## Work instruction
Reproduce exactly the span of lines beginning at the one with "[0:05.00-0:06.00]" and ending at the last line of the data below, omitting pictures.

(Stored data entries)
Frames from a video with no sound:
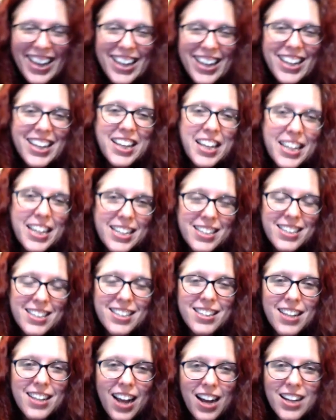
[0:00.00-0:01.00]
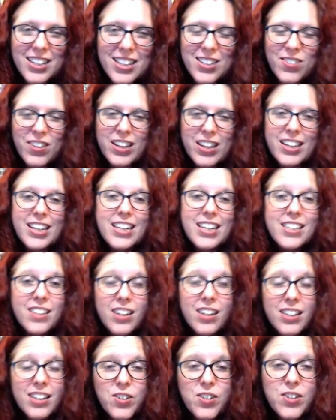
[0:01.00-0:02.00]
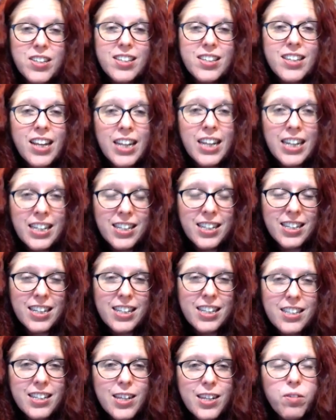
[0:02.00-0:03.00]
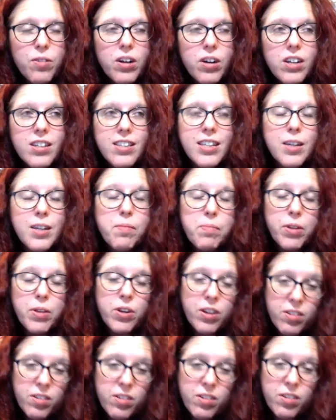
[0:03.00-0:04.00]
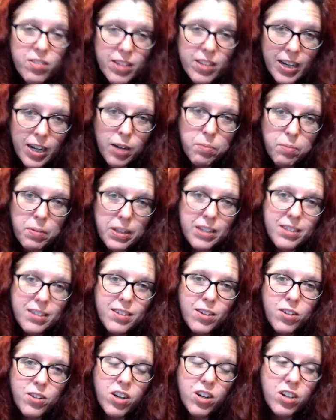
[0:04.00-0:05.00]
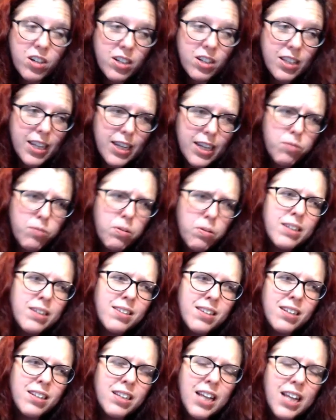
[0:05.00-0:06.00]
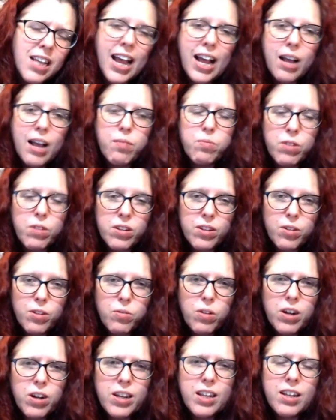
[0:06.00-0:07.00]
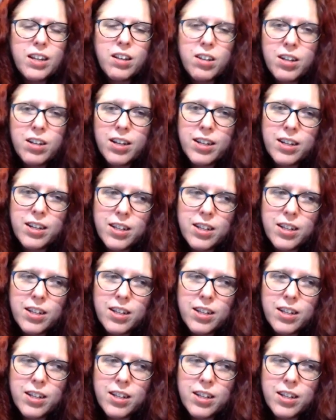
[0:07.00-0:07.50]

he's a Scotsman. He's also a scientist. He works in immunotherapy. So currently he runs a lab where they're working on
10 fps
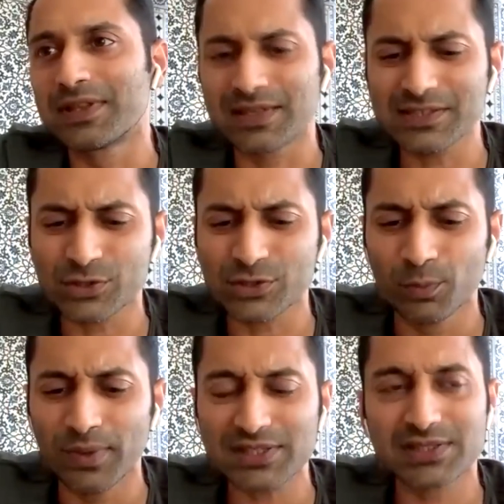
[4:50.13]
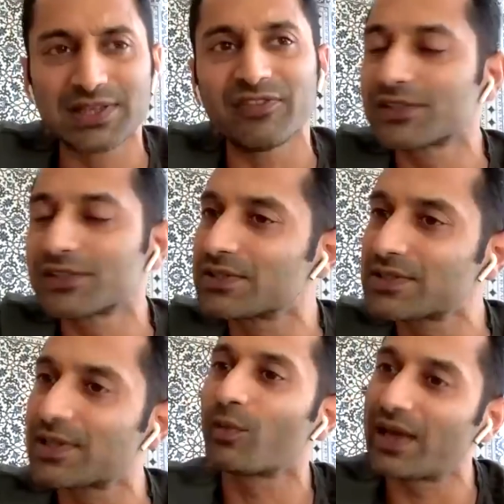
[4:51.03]
There's so much definitions
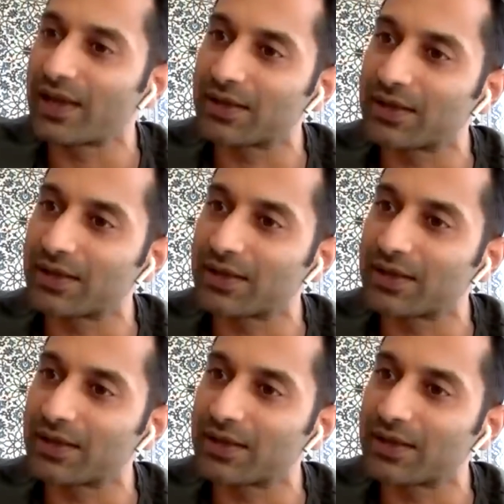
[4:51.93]
in the way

## Result of the exercise
[0:05.00-0:06.00]
[0:06.00-0:07.00]
[0:07.00-0:07.50]

he's a Scotsman. He's also a scientist. He works in immunotherapy. So currently he runs a lab where they're working on
10 fps
[4:50.13]
[4:51.03]
There's so much definitions
[4:51.93]
in the way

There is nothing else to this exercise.